RECORDS FOR THE EXERCISE Start Marker

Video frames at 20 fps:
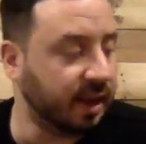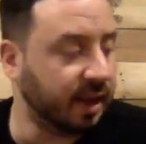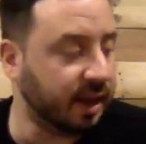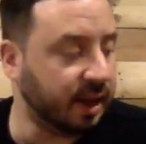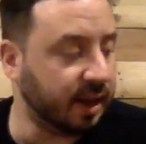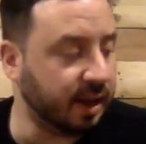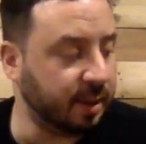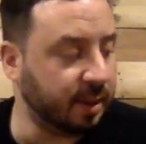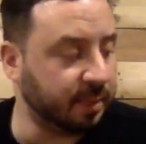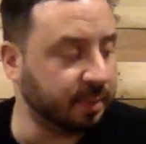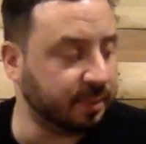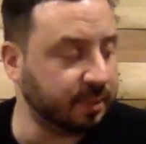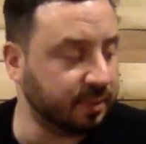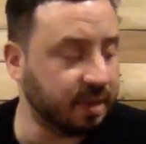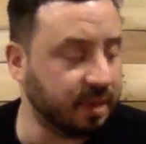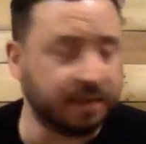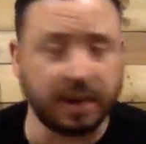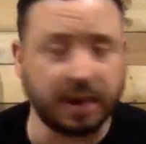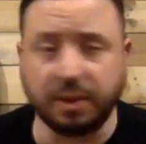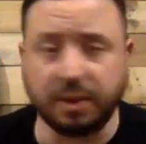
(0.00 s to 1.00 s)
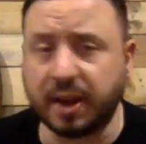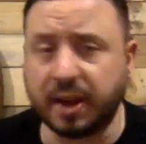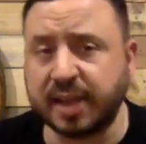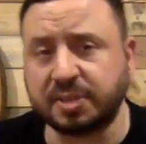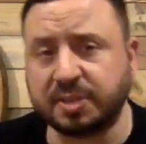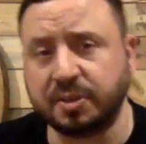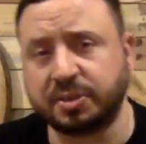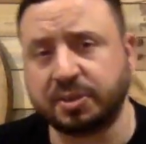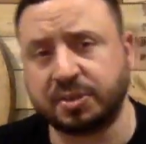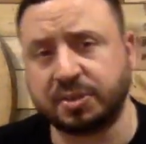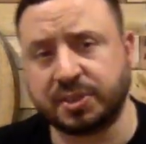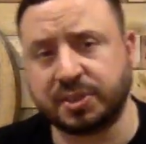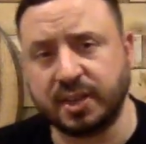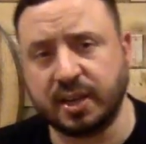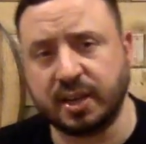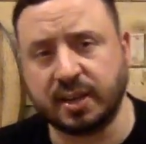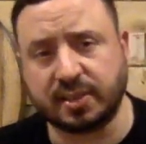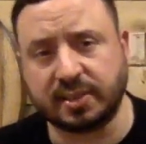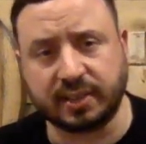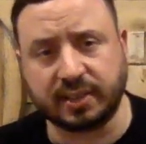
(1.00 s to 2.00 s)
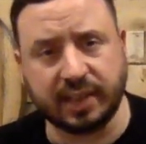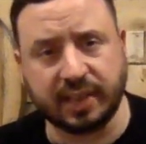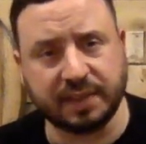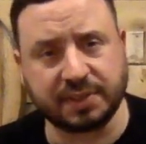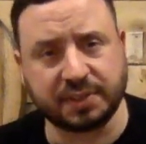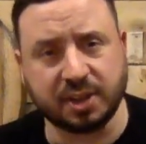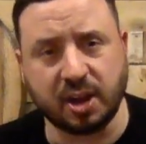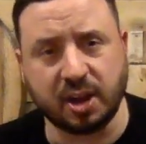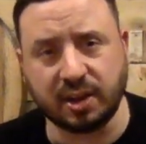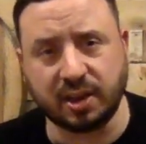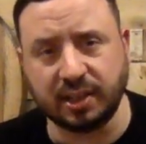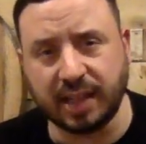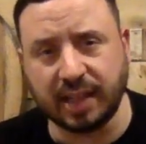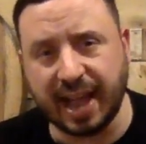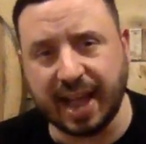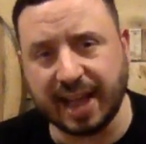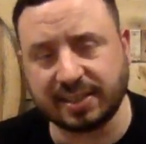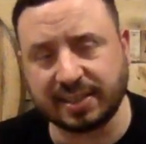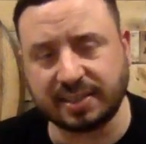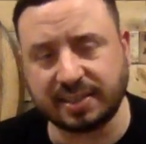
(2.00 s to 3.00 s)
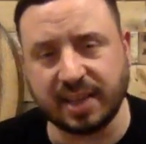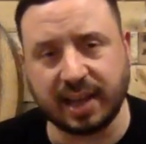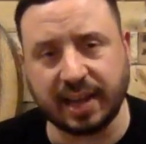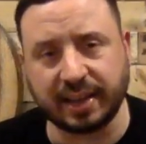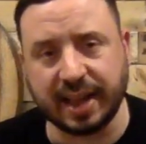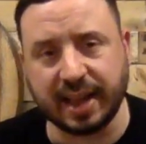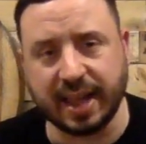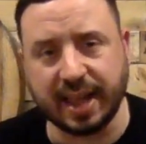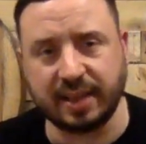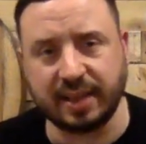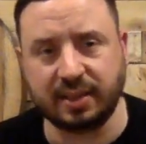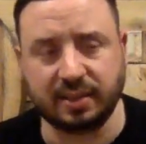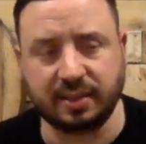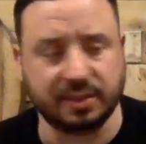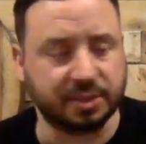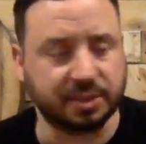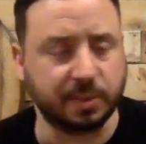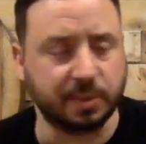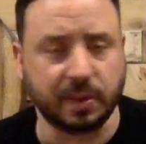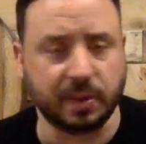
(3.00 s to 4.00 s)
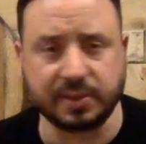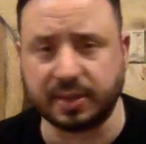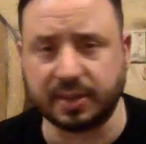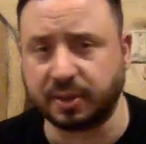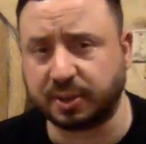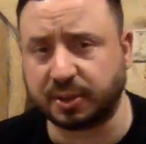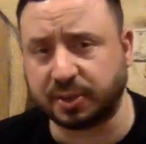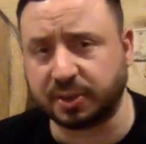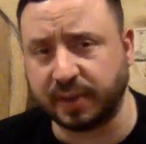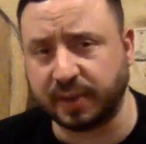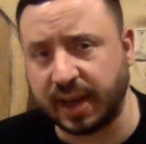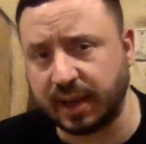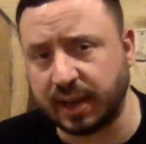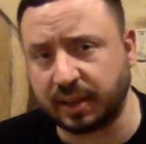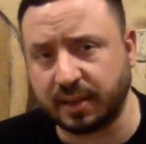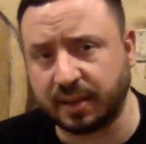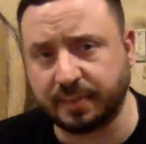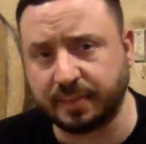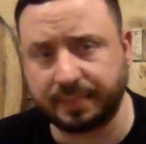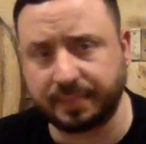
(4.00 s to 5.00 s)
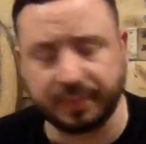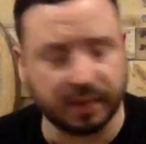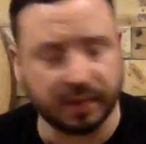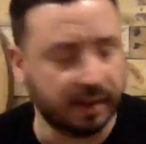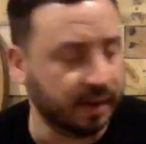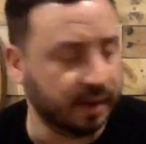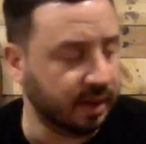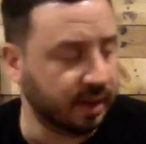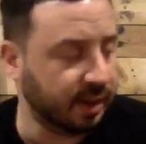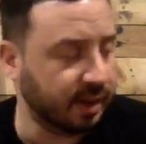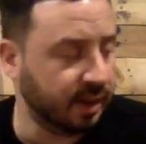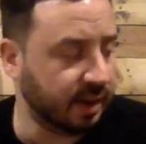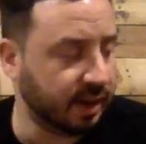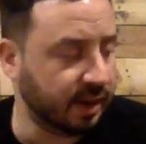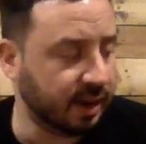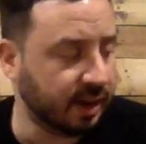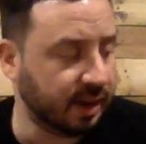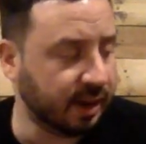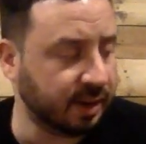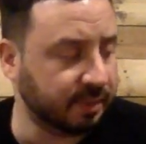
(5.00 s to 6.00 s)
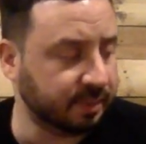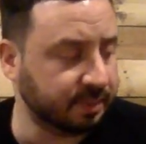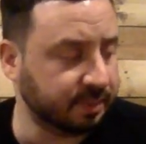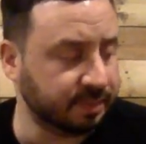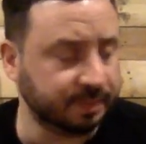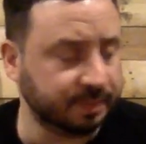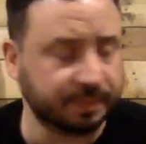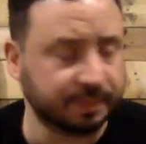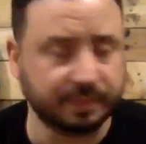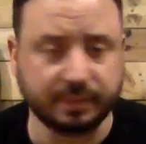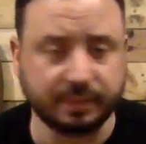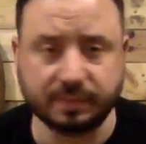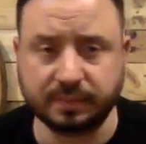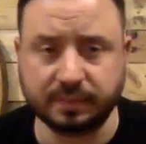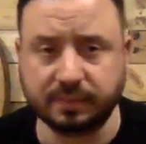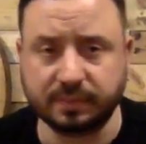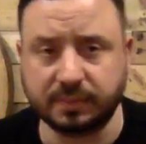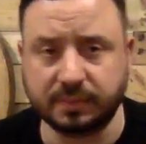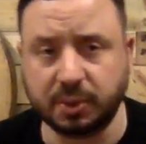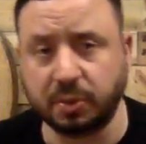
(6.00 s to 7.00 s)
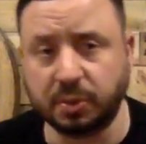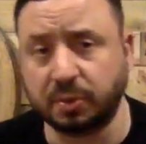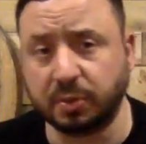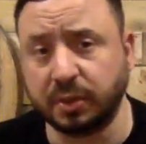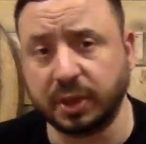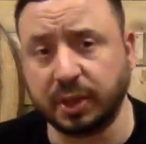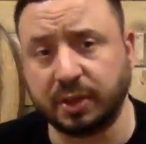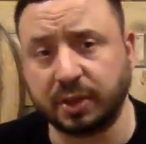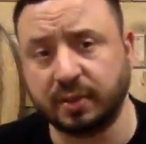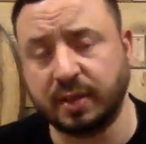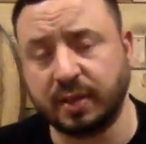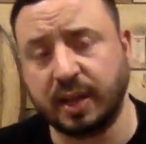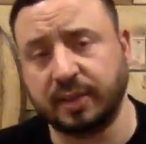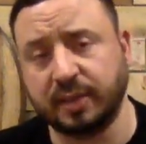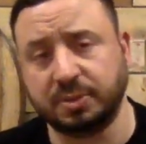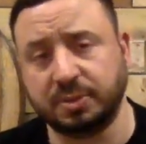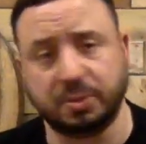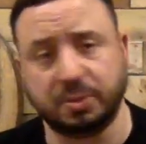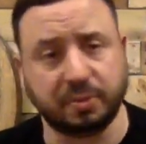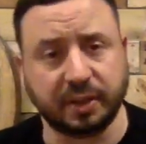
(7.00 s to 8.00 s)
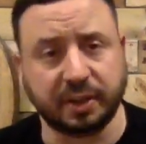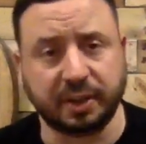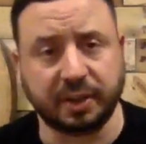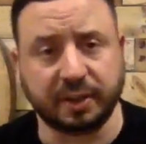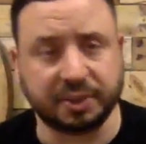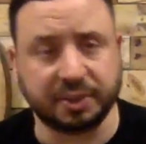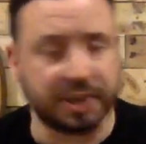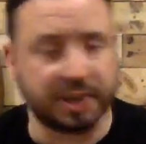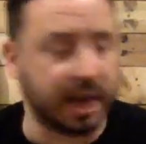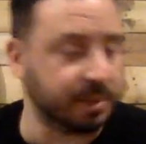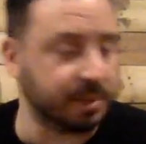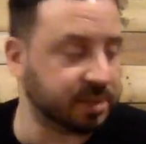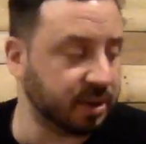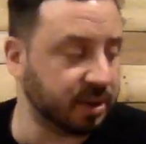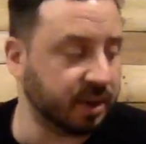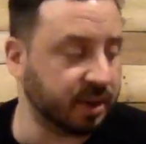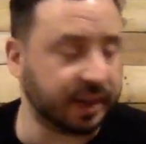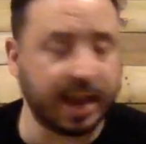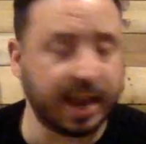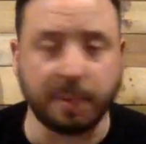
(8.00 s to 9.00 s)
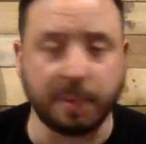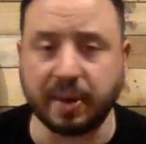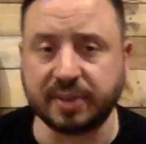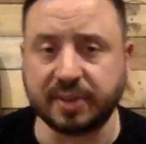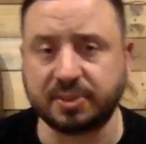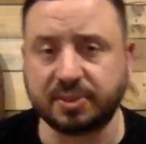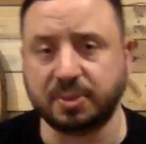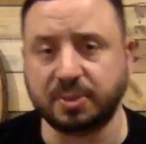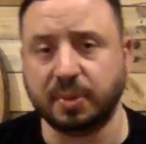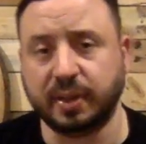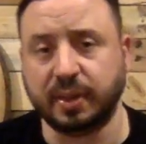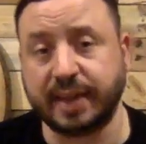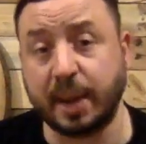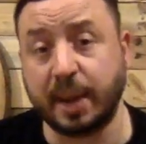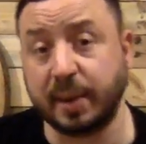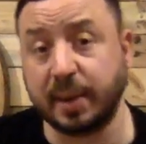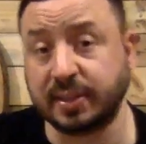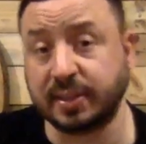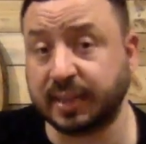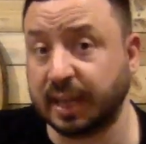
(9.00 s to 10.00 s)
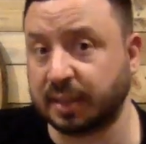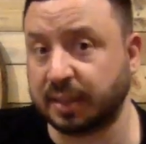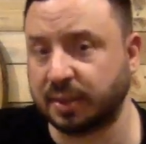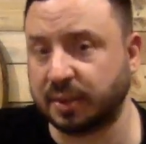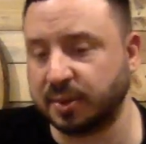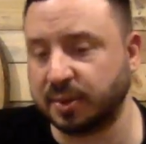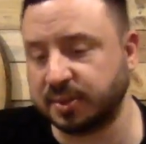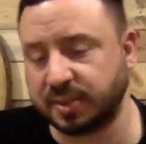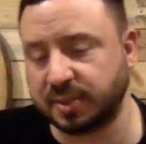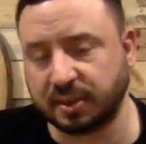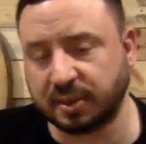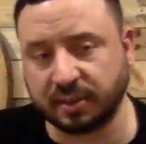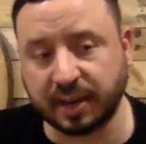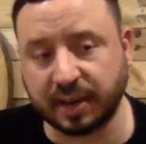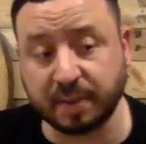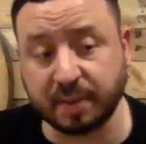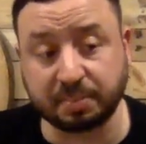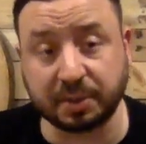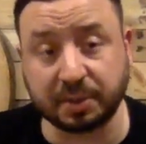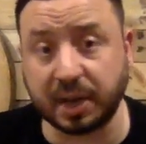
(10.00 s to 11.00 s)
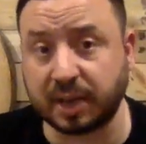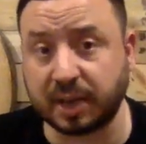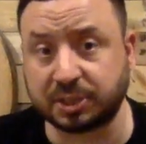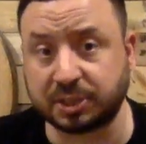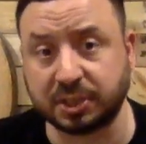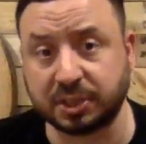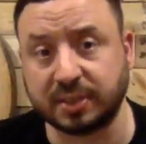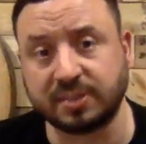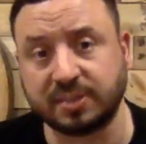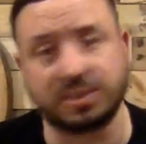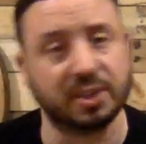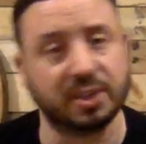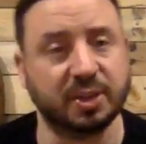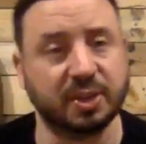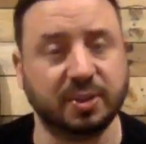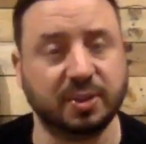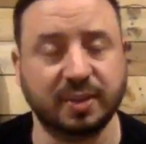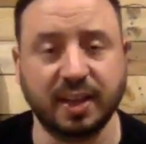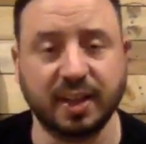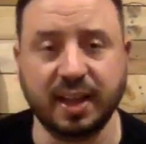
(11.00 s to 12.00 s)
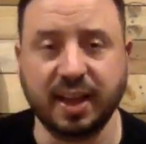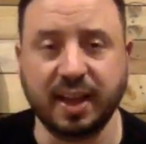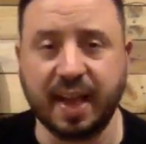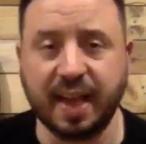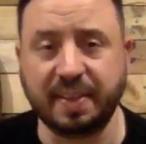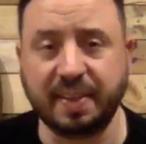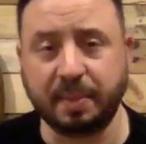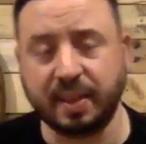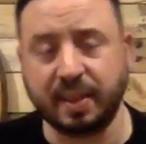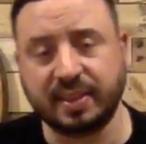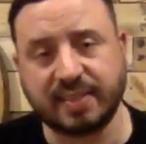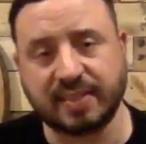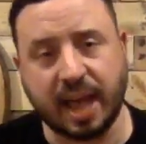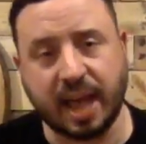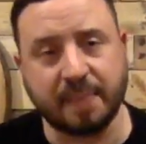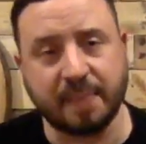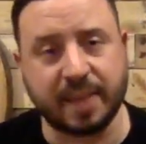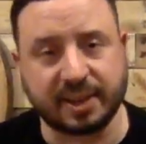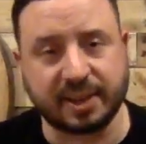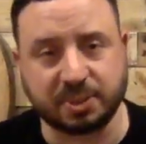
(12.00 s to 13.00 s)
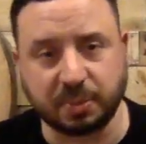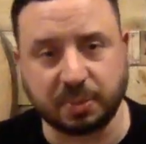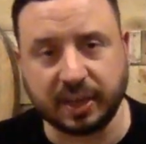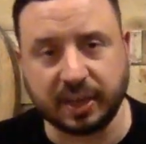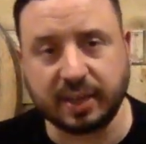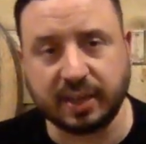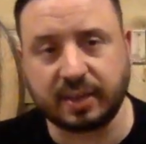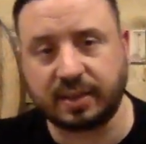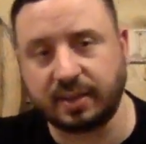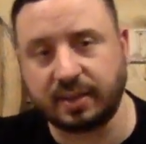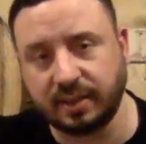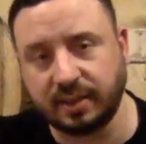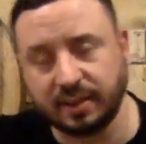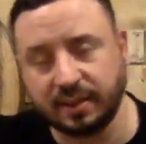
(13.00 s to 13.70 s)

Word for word: Um, if any of you guys are interested, it's gifts on glass dot net is the ones that are creating them. Um, doing a really uh, doing a really great job. So I can't wait to uh, can't wait to get those. They're in production. So I think by the time next week.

RECORDS FOR THE EXERCISE End Marker

→ **TASK GOAL**
Could you retype every line above exactly as it appears, skipping the pictures?

→ **SOLUTION TO THIS TASK**
Video frames at 20 fps:
(0.00 s to 1.00 s)
(1.00 s to 2.00 s)
(2.00 s to 3.00 s)
(3.00 s to 4.00 s)
(4.00 s to 5.00 s)
(5.00 s to 6.00 s)
(6.00 s to 7.00 s)
(7.00 s to 8.00 s)
(8.00 s to 9.00 s)
(9.00 s to 10.00 s)
(10.00 s to 11.00 s)
(11.00 s to 12.00 s)
(12.00 s to 13.00 s)
(13.00 s to 13.70 s)

Word for word: Um, if any of you guys are interested, it's gifts on glass dot net is the ones that are creating them. Um, doing a really uh, doing a really great job. So I can't wait to uh, can't wait to get those. They're in production. So I think by the time next week.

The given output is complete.